Le moyen manque en fait.
Quant aux deuxième, troisième et quatrième branches réunies :
Dans la deuxième branche, le moyen reproche au tribunal d’avoir omis de se prononcer sur la demande d’allocation de deux indemnités distinctes, l’une pour le passé, l’autre pour le futur. Dans la troisième branche, il fait grief au jugement de ne pas indiquer les raisons pour lesquelles le tribunal n’a pas admis la demande de distinction des dommages passé et futur, et de n’avoir pas constaté l’impossibilité d’évaluer séparément les deux dommages.
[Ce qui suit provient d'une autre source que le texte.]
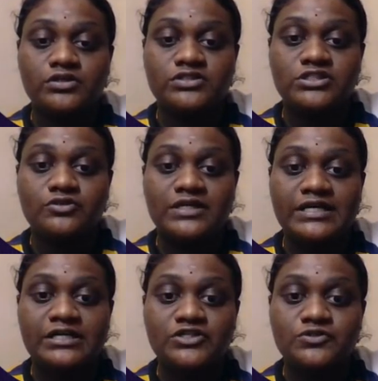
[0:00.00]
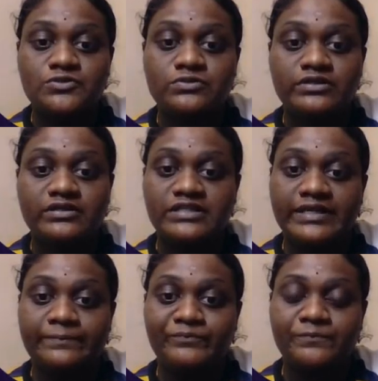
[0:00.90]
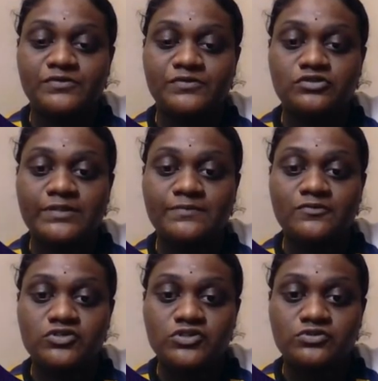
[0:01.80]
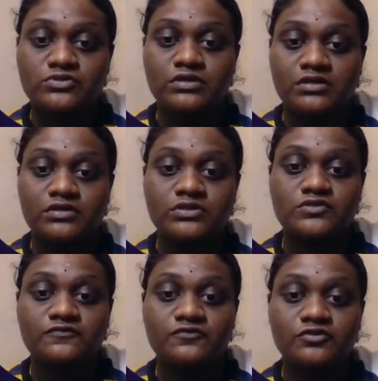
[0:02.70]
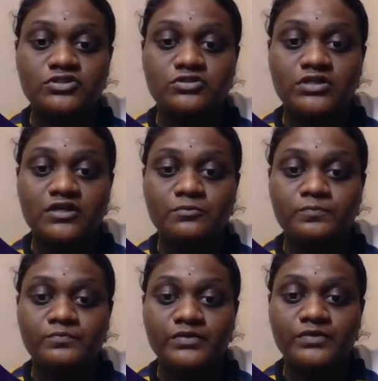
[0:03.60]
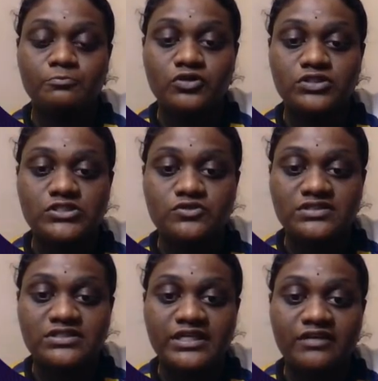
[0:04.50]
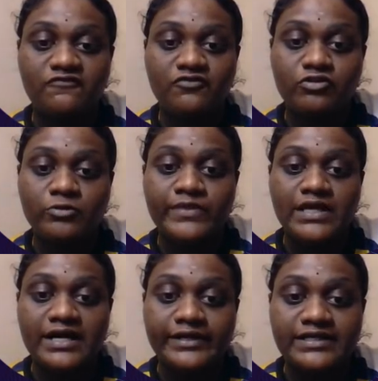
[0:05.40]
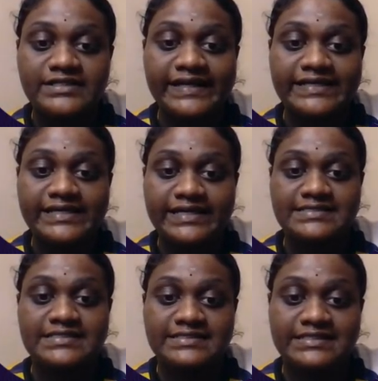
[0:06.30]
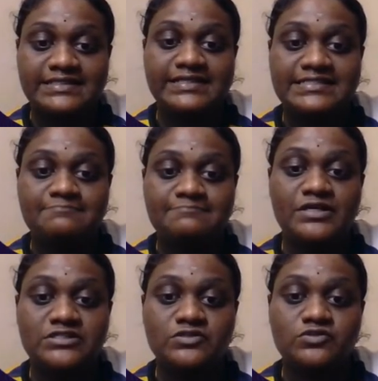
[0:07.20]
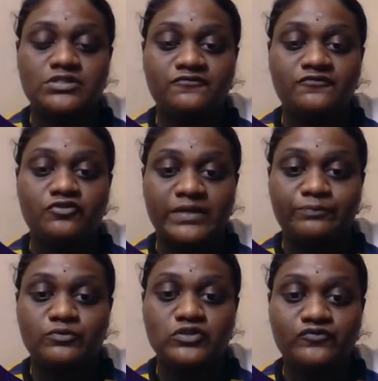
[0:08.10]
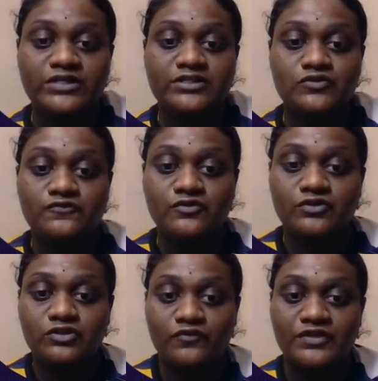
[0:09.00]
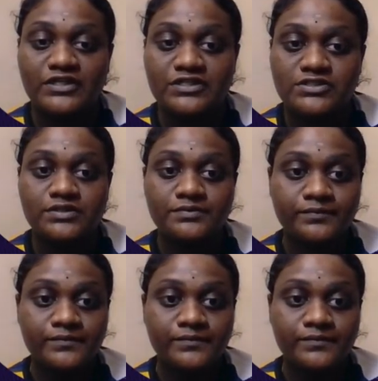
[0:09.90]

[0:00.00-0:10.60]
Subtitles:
cur new tmp. So same goes to user 4. So now both user 3 and 4 are ready as the test mail user for my postfix Dovecode configuration.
Dans la quatrième branche, il reproche au tribunal de ne pas avoir tenu compte de la distinction entre la période passée pour laquelle la situation familiale du demandeur était connue et la période future pour laquelle cette situation était inconnue, et de ne pas avoir tenu compte des éléments concrets de la situation familiale dans la période passée.
L’obligation de distinguer le préjudice déjà subi du préjudice futur, si la victime demande d’opérer une telle distinction, ne s’applique que lorsque le juge évalue le dommage par capitalisation, mais elle n’a pas de raison d’être en cas d’évaluation forfaitaire.
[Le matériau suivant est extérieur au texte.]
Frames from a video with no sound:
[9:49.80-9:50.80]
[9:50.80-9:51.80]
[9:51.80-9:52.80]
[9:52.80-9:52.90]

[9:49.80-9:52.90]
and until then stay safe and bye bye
Reposant entièrement sur une autre prémisse juridique, le moyen manque en droit.
PAR CES MOTIFS,
LA COUR
Casse le jugement attaqué en tant qu’il statue sur le préjudice ménager temporaire ;
Rejette le pourvoi pour le surplus ;
Ordonne que mention du présent arrêt sera faite en marge du jugement partiellement cassé ;
Condamne le demandeur aux quatre cinquièmes des frais et réserve le surplus pour qu’il soit statué sur celui-ci par le juge de renvoi ;
Renvoie la cause, ainsi limitée, au tribunal correctionnel du Brabant wallon, siégeant en degré d’appel.
Lesdits frais taxés en totalité à la somme de cinq cent trois euros quarante-trois centimes dont deux cent vingt-quatre euros nonante centimes dus et deux cent septante-huit euros cinquante-trois centimes payés par ce demandeur.
Ainsi jugé par la Cour de cassation, deuxième chambre, à Bruxelles, où siégeaient Benoît Dejemeppe, président de section, Françoise Roggen, Tamara Konsek, Frédéric Lugentz et François Stévenart Meeûs, conseillers, et prononcé en audience publique du quatorze avril deux mille vingt et un par Benoît Dejemeppe, président de section, en présence de Damien Vandermeersch, avocat général, avec l’assistance de Tatiana Fenaux, greffier.